God’s grace saved us. God’s grace keeps us. God’s grace will sustain us and empower us in THAT moment.

Living in middle, in this fallen world, can be difficult yes. But I know the end of the book. Jesus wins. Jesus has won. Jesus is victorious. He is the King of Kings and Lord of Lords. Salvation belongs to our God! He is the alpha and omega, creator of the universe. He died and rose again and defeated sin and death and is seated at the right hand of the Father, ruling and reigning. He is coming again! In every situation Jesus can win. In your marriage He can win. In your employment He can win. In your health He can win. In your darkness He can win.
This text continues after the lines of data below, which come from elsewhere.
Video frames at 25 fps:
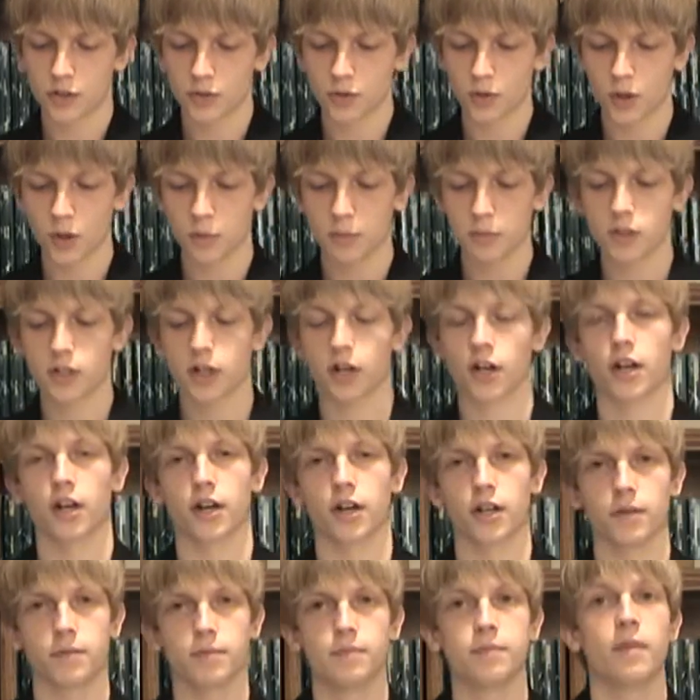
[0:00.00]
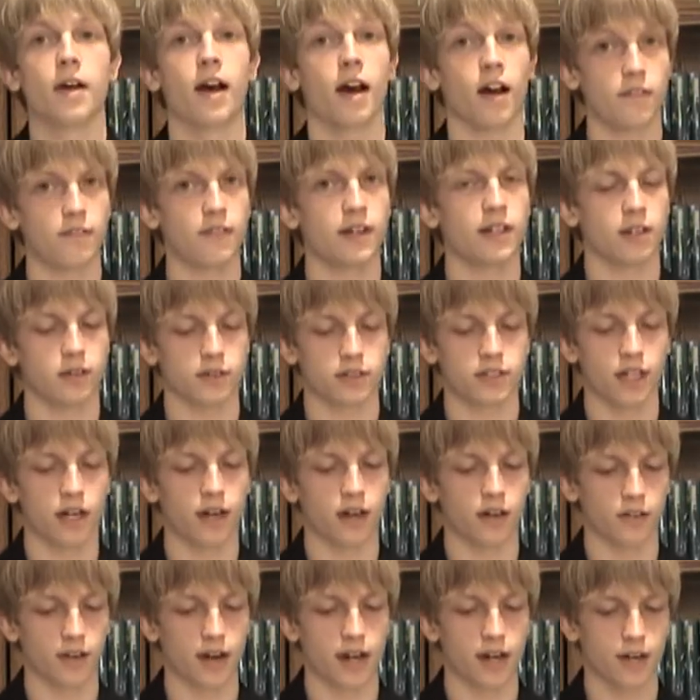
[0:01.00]
Jerome Kern, a fellow
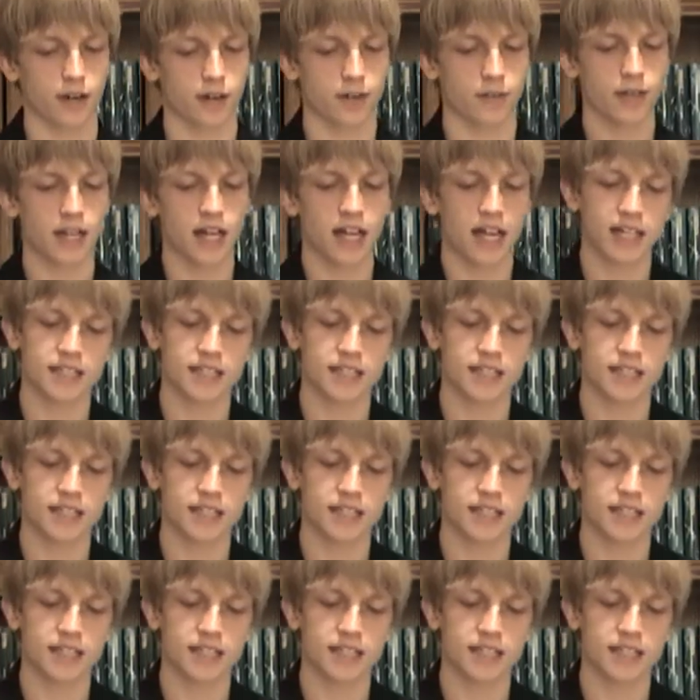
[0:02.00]
songwriter,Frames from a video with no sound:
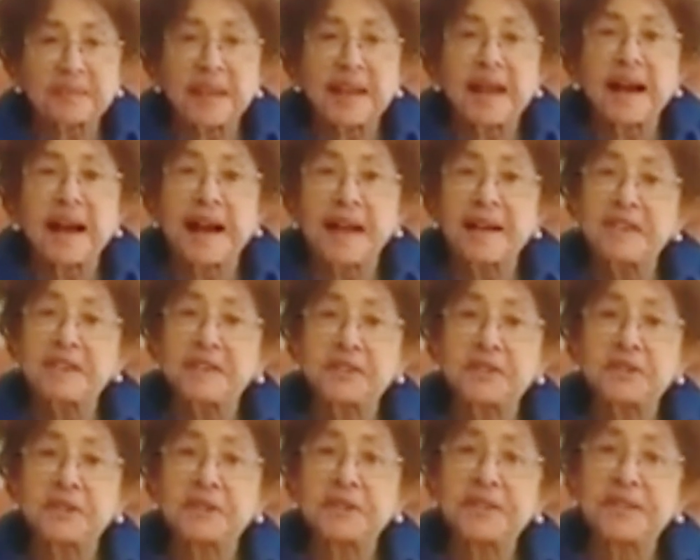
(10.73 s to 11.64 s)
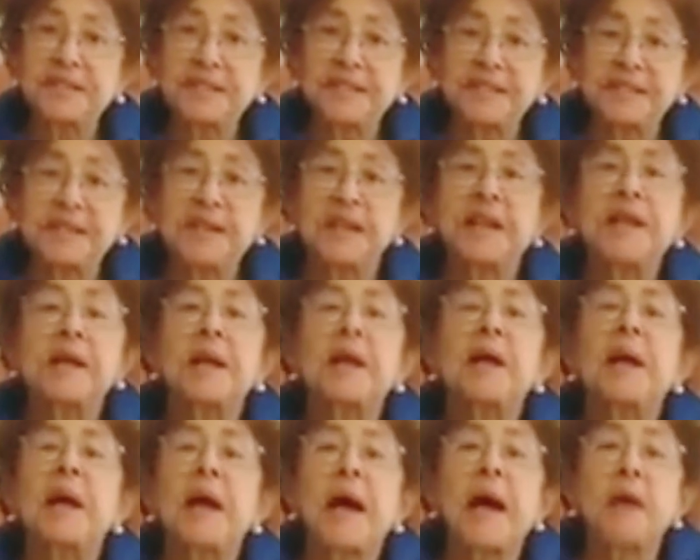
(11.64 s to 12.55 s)
Hi students,
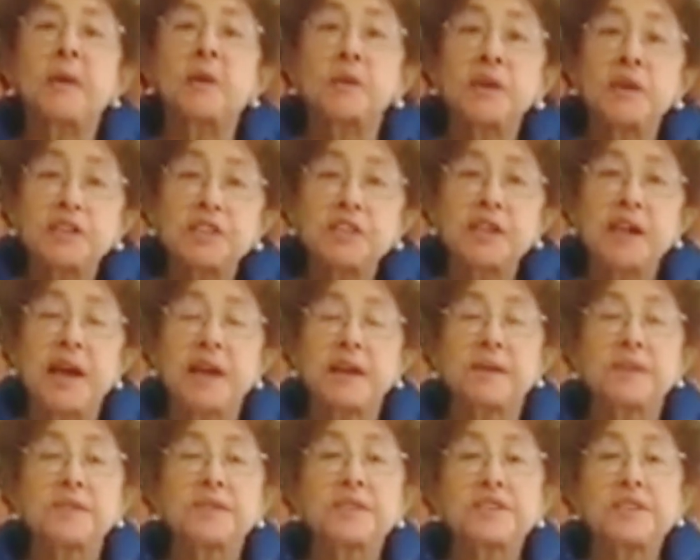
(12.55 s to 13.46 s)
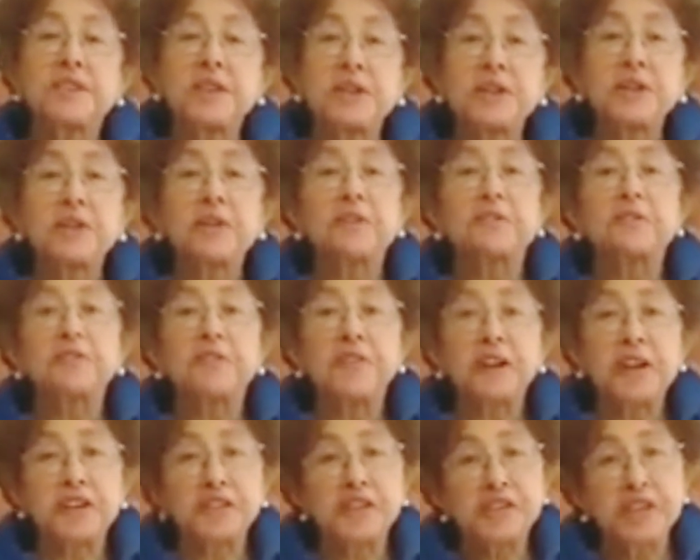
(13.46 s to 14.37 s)
I wish I could see your
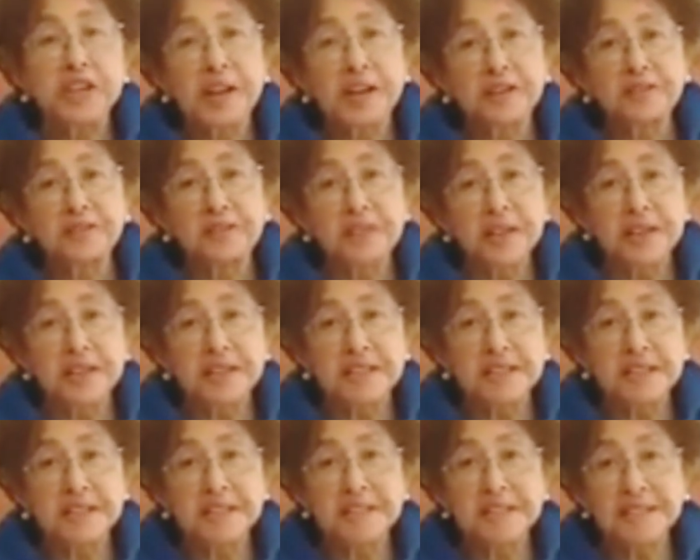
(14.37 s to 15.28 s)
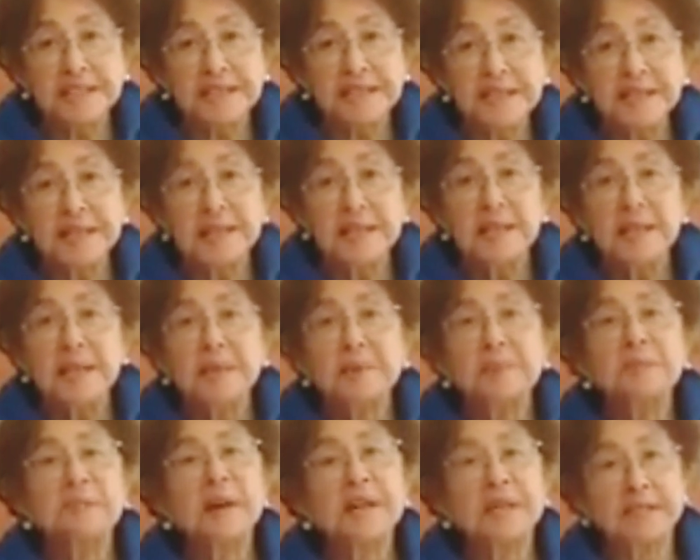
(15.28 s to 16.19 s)
fresh young faces,
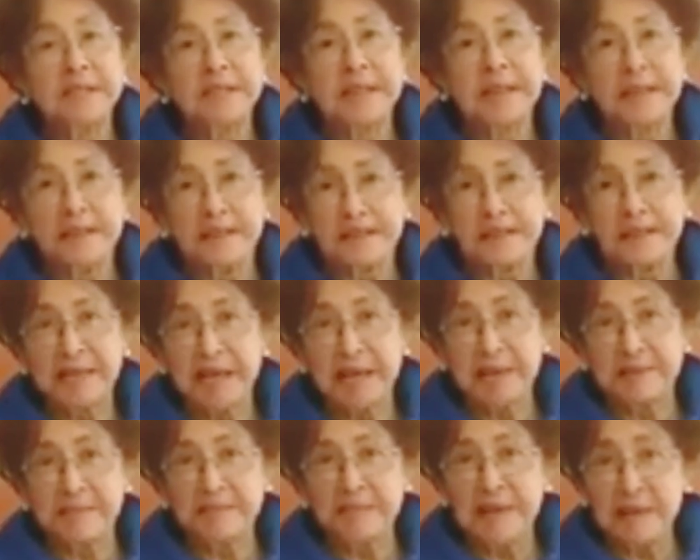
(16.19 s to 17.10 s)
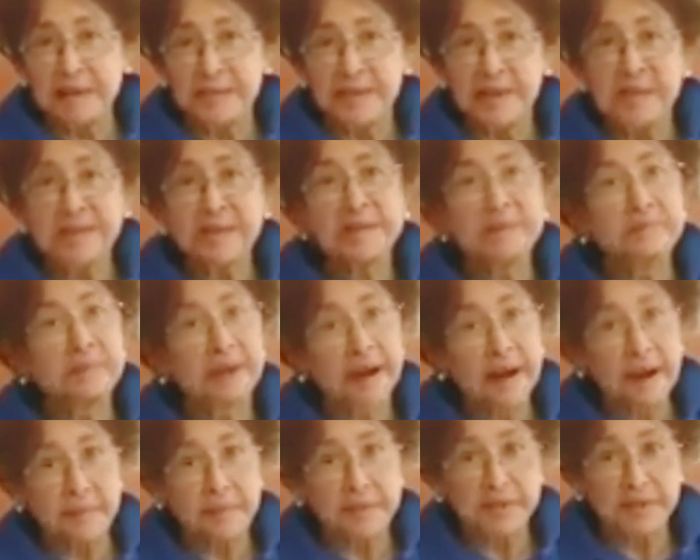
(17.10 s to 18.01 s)
but another time maybe,
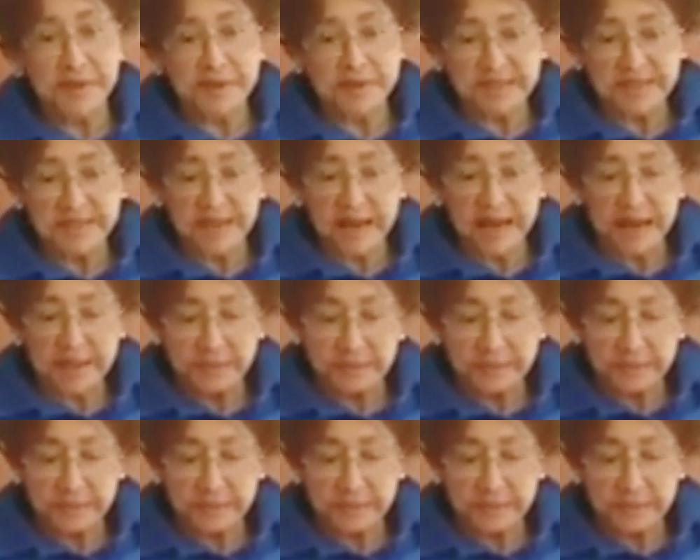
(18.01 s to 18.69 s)
perhaps on Skype.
You see getting thru the hard parts and the dark parts of our life isn’t about gritting our teeth and putting our big girl pants on and just doing it. It’s about having a real and living hope in Jesus, and understanding that He holds onto us and that IN HIM we can have peace and salvation and life and hope.

There are many problems I cannot solve or fix – but I can take them to the one who can. Jesus.

The difference between you and the Shunnamite woman might just be time. We read the end of her story, of how Elisha lay upon her son and prayed, how the son sneezed 7 times and then came alive and how Elisha returned her son to her resurrected.

Your story is unfolding. Your resurrection might be around the corner. You might be like Julio Iglesias – writing poetry from a hospital bed, wondering what tomorrow holds after the unexpected.

You might be like Hugh Jackman, running and singing your heart out, reading your Word and storing up His promises in your heart

Your resurrection might be tomorrow. In five years. In fifteen years. Will you trust God in your today?

This evening I don’t know what you face. But Jesus does. And He invites you to trust Him and to have hope. For when the wheels fall off, Jesus will be there.